Stigers’ Act Is Far from Standard
POSTED: May 26, 2005

Special to The Los Angeles Times – By Don Heckman

Singer-saxophonist Curtis Stigers can be praised for a lot of things: his powerful sense of swing, his way with a lyric, the inherent musicality of his interpretations. But he should be praised for something else as well, an attribute that is rare among the legions of jazz singers who have arrived in the last decade or so: his decision to build a jazz vocal repertoire almost entirely on the music from the post-Great American Songbook era.

On Tuesday at the Jazz Bakery, Stigers, who was accompanied by pianist Matthew Fries, drummer Keith Hall and bassist Phil Palombi, sang an opening set that did not include a single so-called standard, not a single note from Irving Berlin, Cole Porter, Jerome Kern and the Gershwins.

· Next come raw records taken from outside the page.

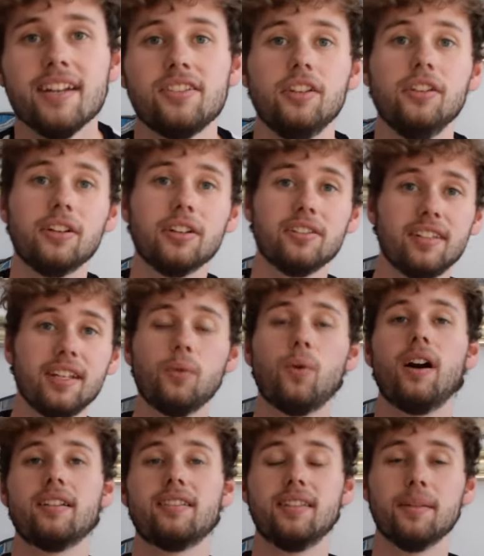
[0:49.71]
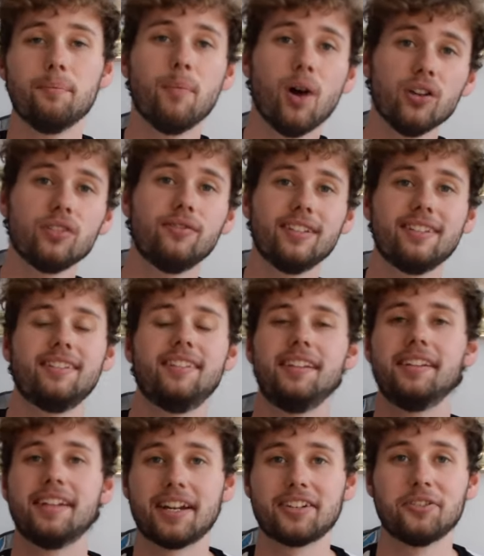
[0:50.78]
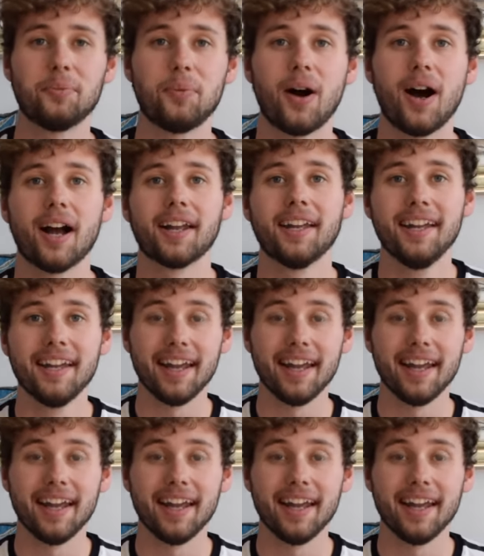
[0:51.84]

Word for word: So you can see why it's the most visited national park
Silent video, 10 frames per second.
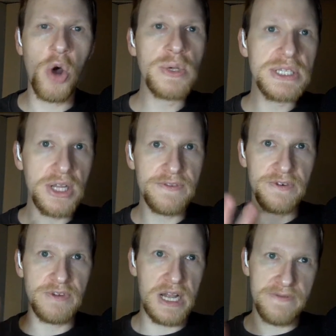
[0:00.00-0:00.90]
Always look
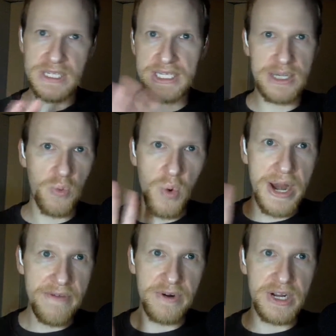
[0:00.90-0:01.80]
for relevancy in
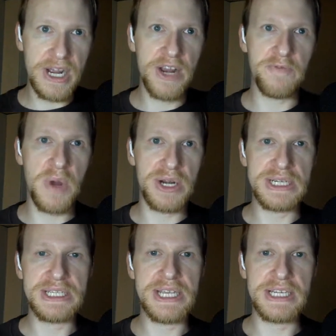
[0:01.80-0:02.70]
whatever kind of
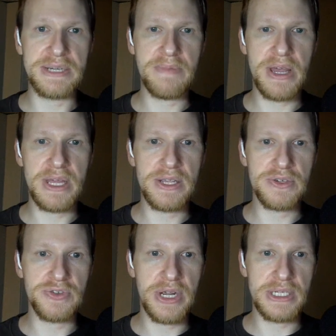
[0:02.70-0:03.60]
monetization method
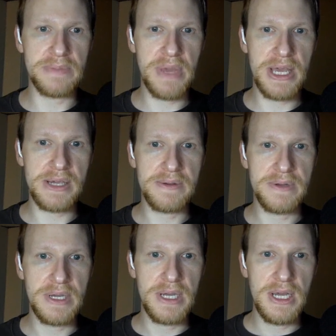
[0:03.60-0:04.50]
you're trying to make.
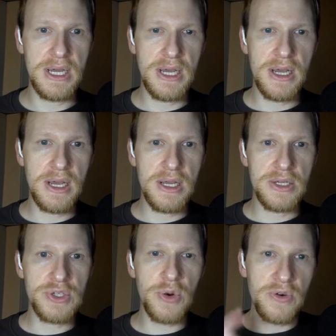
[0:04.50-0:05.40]

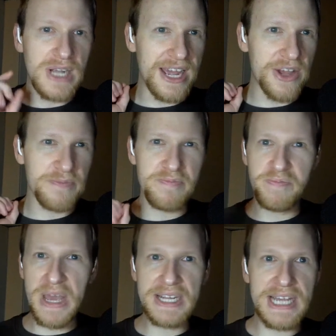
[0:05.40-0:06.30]
So either
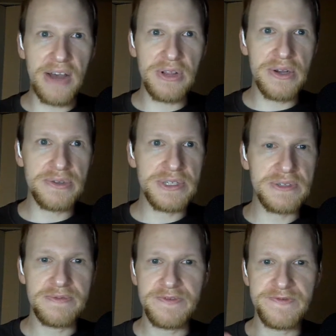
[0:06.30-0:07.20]
big
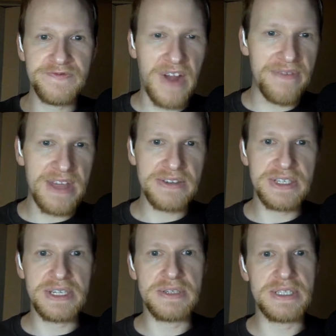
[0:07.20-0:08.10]
downloads,
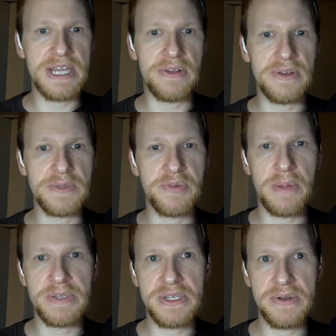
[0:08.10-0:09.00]
5,000 downloads
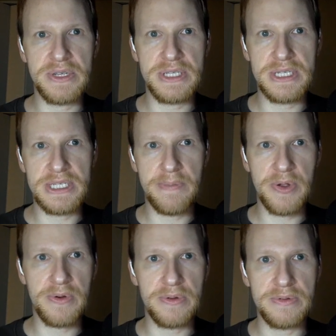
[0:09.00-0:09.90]
per episode is a
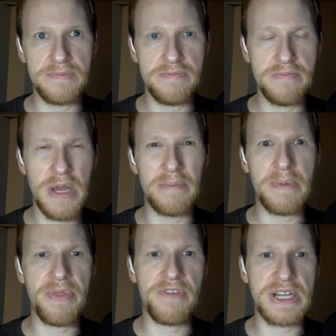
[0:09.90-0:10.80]
typical
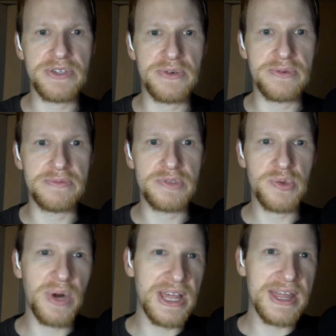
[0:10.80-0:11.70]
minimum threshold.
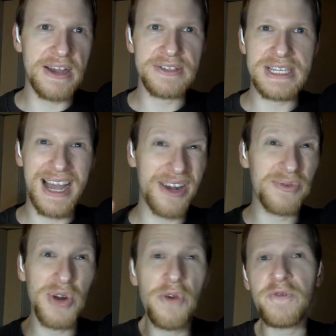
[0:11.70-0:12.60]
20,000, I
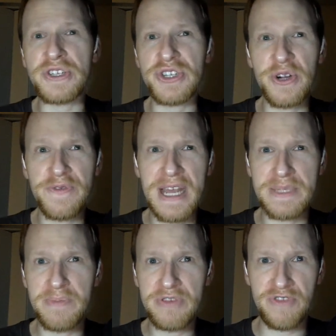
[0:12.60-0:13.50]
don't know for sure if
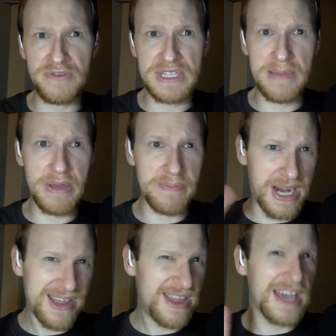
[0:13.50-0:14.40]
that's Midroll's limit,
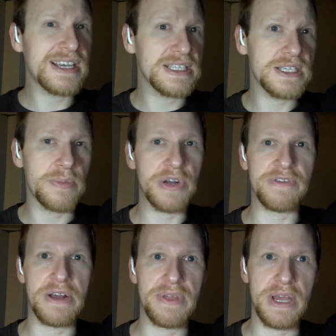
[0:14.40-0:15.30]
but I think it's
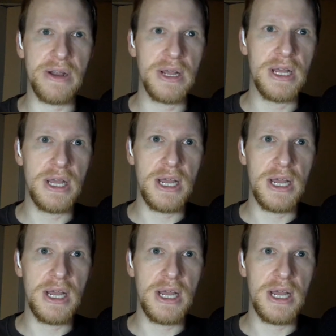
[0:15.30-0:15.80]
somewhere around there.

Instead, he turned to songwriters such as Joe Jackson (“Fools in Love”), Elvis Costello (“Baby Plays Around”), Arthur Crudup (“That’s All Right”), Willie Nelson (“Crazy”) and Mose Allison (“Everybody’s Cryin’ Mercy”) and added a few of his own numbers (“Columbus Avenue” and “Lullaby on the Hudson”) written with keyboardist Larry Goldings.

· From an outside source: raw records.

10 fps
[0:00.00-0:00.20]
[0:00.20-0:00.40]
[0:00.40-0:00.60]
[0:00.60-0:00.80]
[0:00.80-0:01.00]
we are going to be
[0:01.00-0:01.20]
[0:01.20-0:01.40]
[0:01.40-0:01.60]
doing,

It was an intriguing program for a jazz singer, and one that worked as well as it did primarily because Stigers is that and more. With a solid pop-music background, an affinity for the blues and a voice with a buzz-saw cutting edge, he brought vitality to everything he sang.

Stigers topped off an impressive evening with a high-gear rendering of “Billie’s Bounce,” tossing in several great scat passages, including a spot-on impression of a hard-swinging bass solo.